Data on the causes of late post-partum deaths could help to shed light on the mechanisms underlying mortality up to 6 months after pregnancy. Unfortunately, these data were not available for this analysis and this is an important area for further study. Current recommendations suggest contact at 6 days, 6 weeks and 6 months post-partum,33 but these results suggest that any contact a woman has with health services in the post-partum period (for herself or for her child) should be viewed as an opportunity to interview and thoroughly examine the woman for signs of ill health.
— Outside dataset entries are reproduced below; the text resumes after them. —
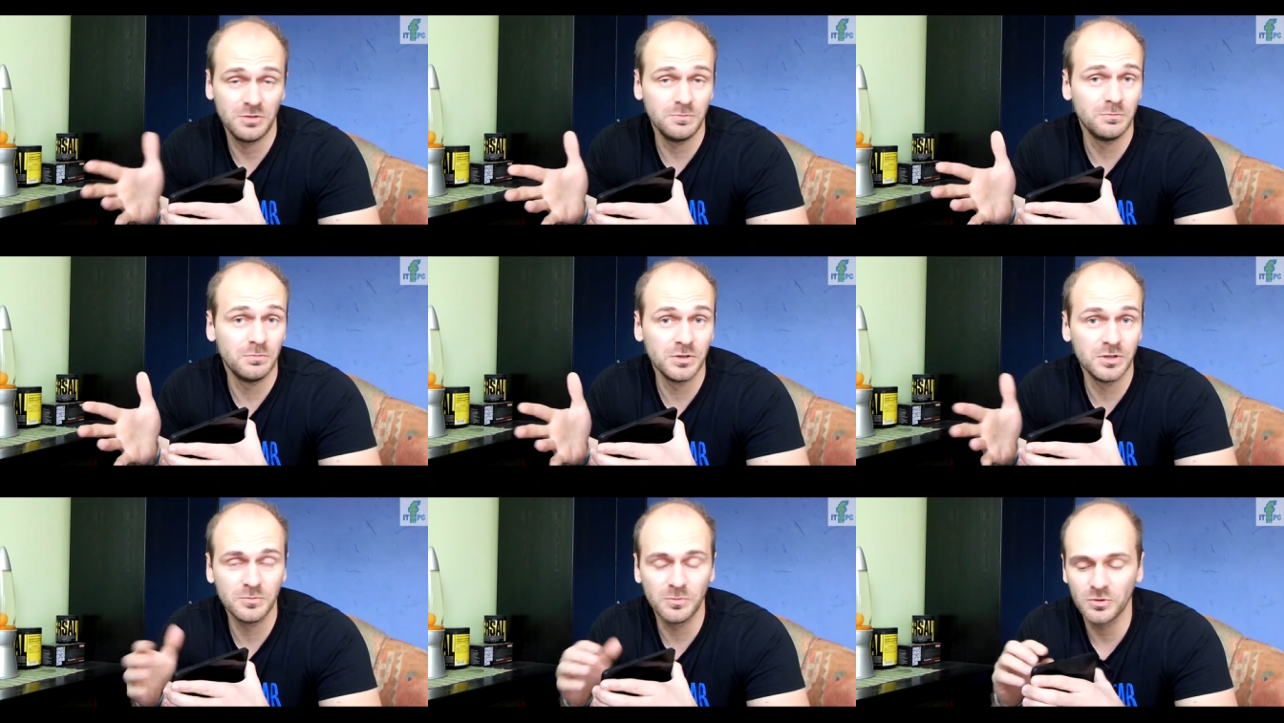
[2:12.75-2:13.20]

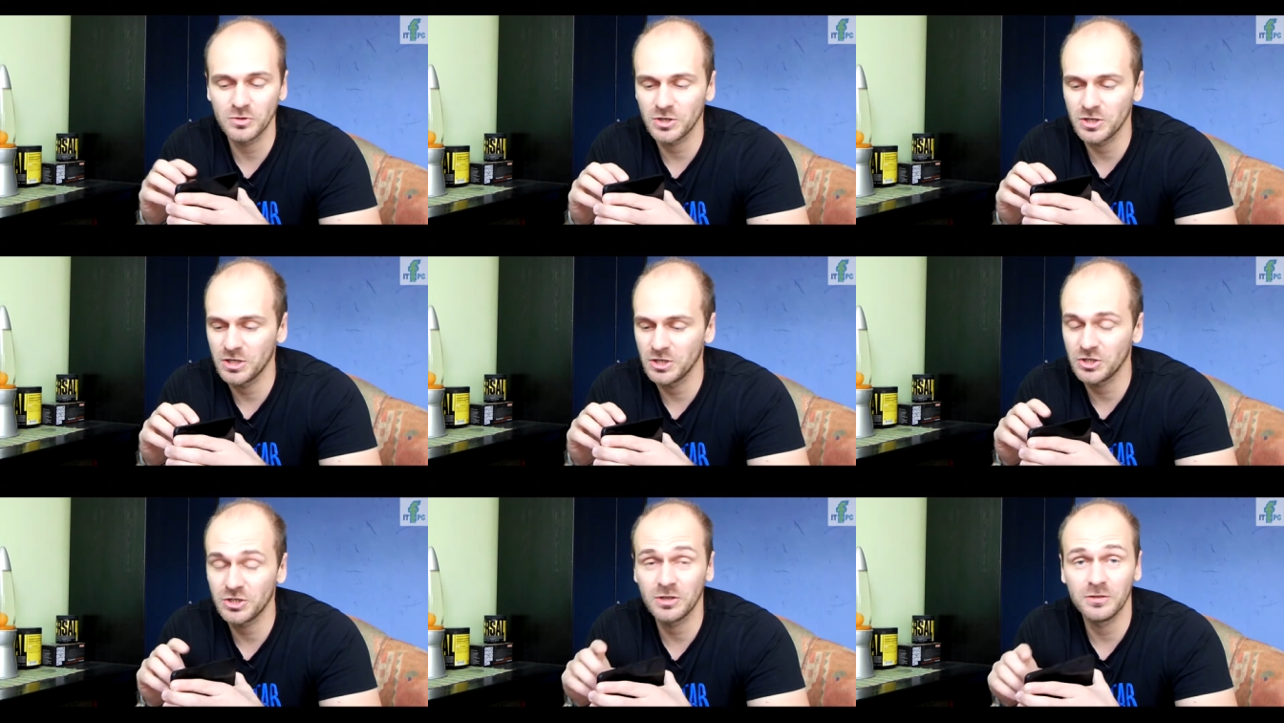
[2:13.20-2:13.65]
być może
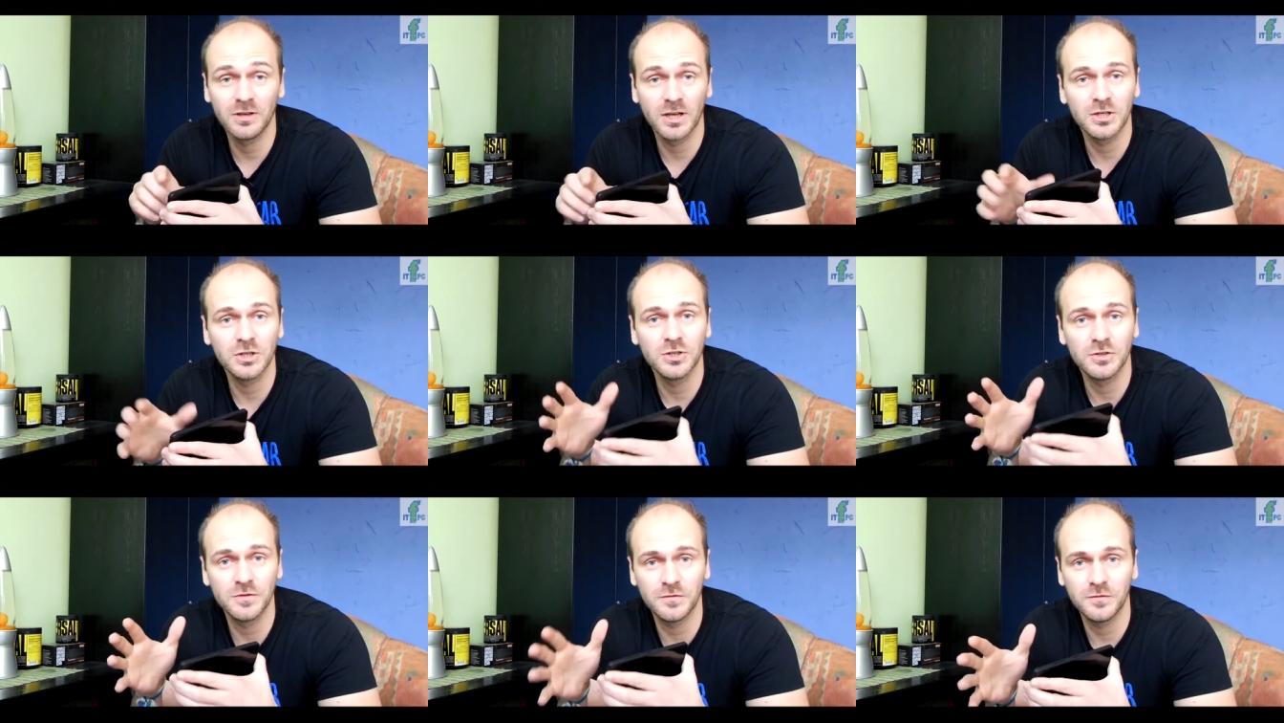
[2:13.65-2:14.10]
jeszcze do
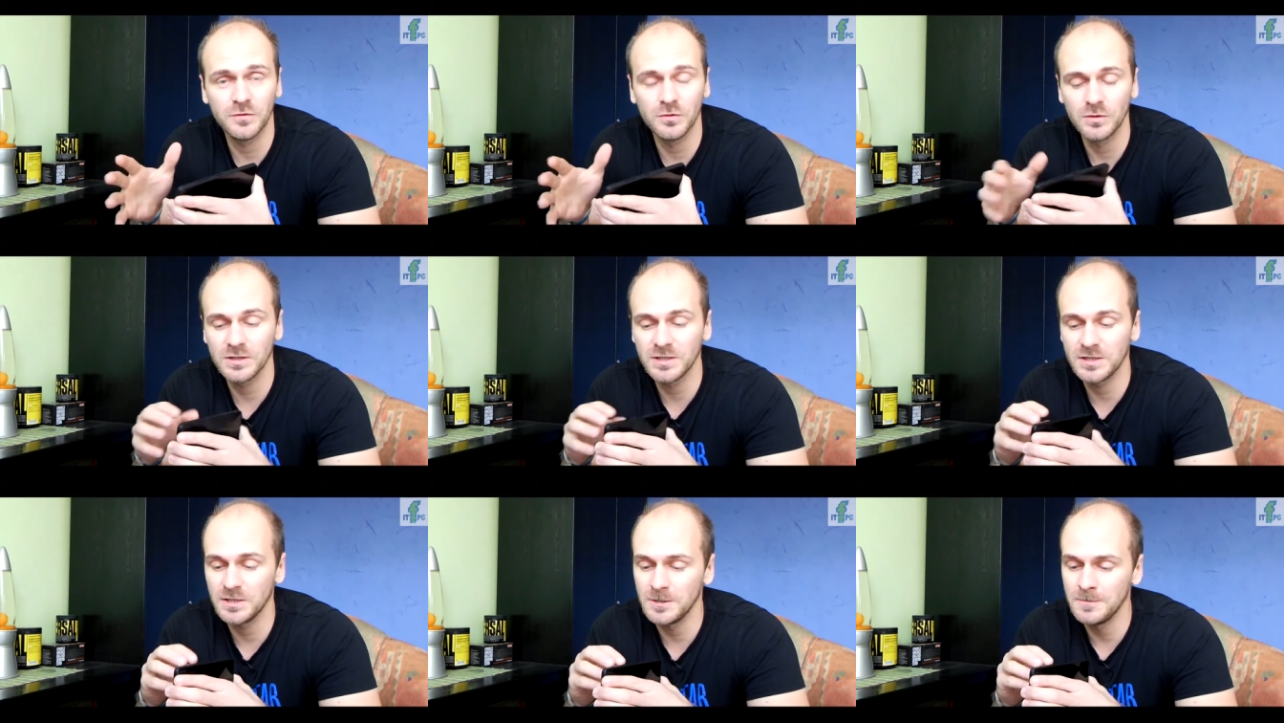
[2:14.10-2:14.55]
jakiejś
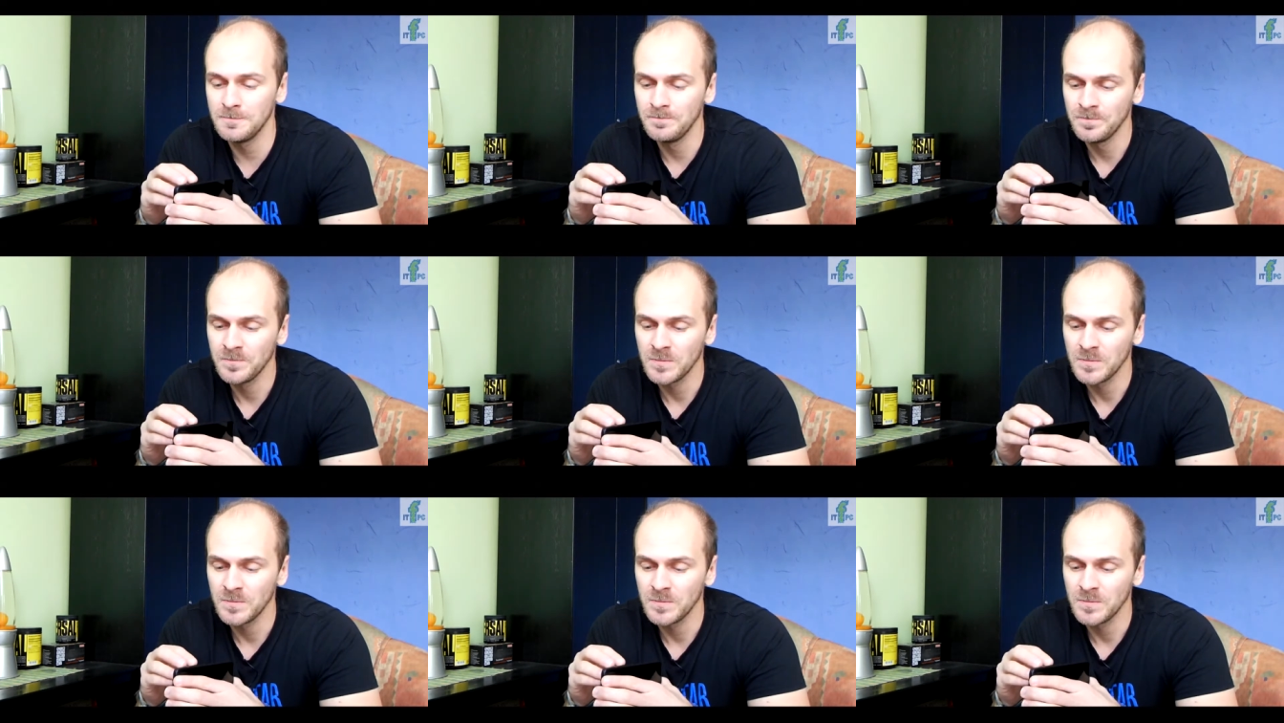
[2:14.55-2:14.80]
funkcji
This study also confirms that women in rural Bangladesh who do not become pregnant have higher mortality than those who do. In a population where having children is highly desired, these women may well be too ill to conceive or may have been ostracized because of their inability to have children.34 These findings also support the healthy pregnant woman effect, which has been suggested previously.35
We do not recommend changing the definition of maternal mortality. Though we found a clear cut-off for excess mortality at 6 months after pregnancy, studies in other populations, or with even larger sample sizes, may well find somewhat different cut-offs. As the category of late maternal deaths fully captures this potential variability, and as deaths closer to birth are more likely to be attributable to the pregnancy, we encourage the reporting of both conventional (deaths within 42 days after birth) and late maternal mortality (between 43 days and 1 year after birth).6
A skilled attendance strategy should extend far beyond the monitoring of labour and delivery and women should be observed for at least 24 h, preferably for longer, particularly after a pregnancy loss. Competent care during this period will also protect the newborn at its most vulnerable time.36 Ensuring such continued and clinically competent care may be difficult to achieve with a home based skilled attendance strategy, suggesting that midwife-led care in facilities may be the preferred option.37
Conflict of interest: None declared.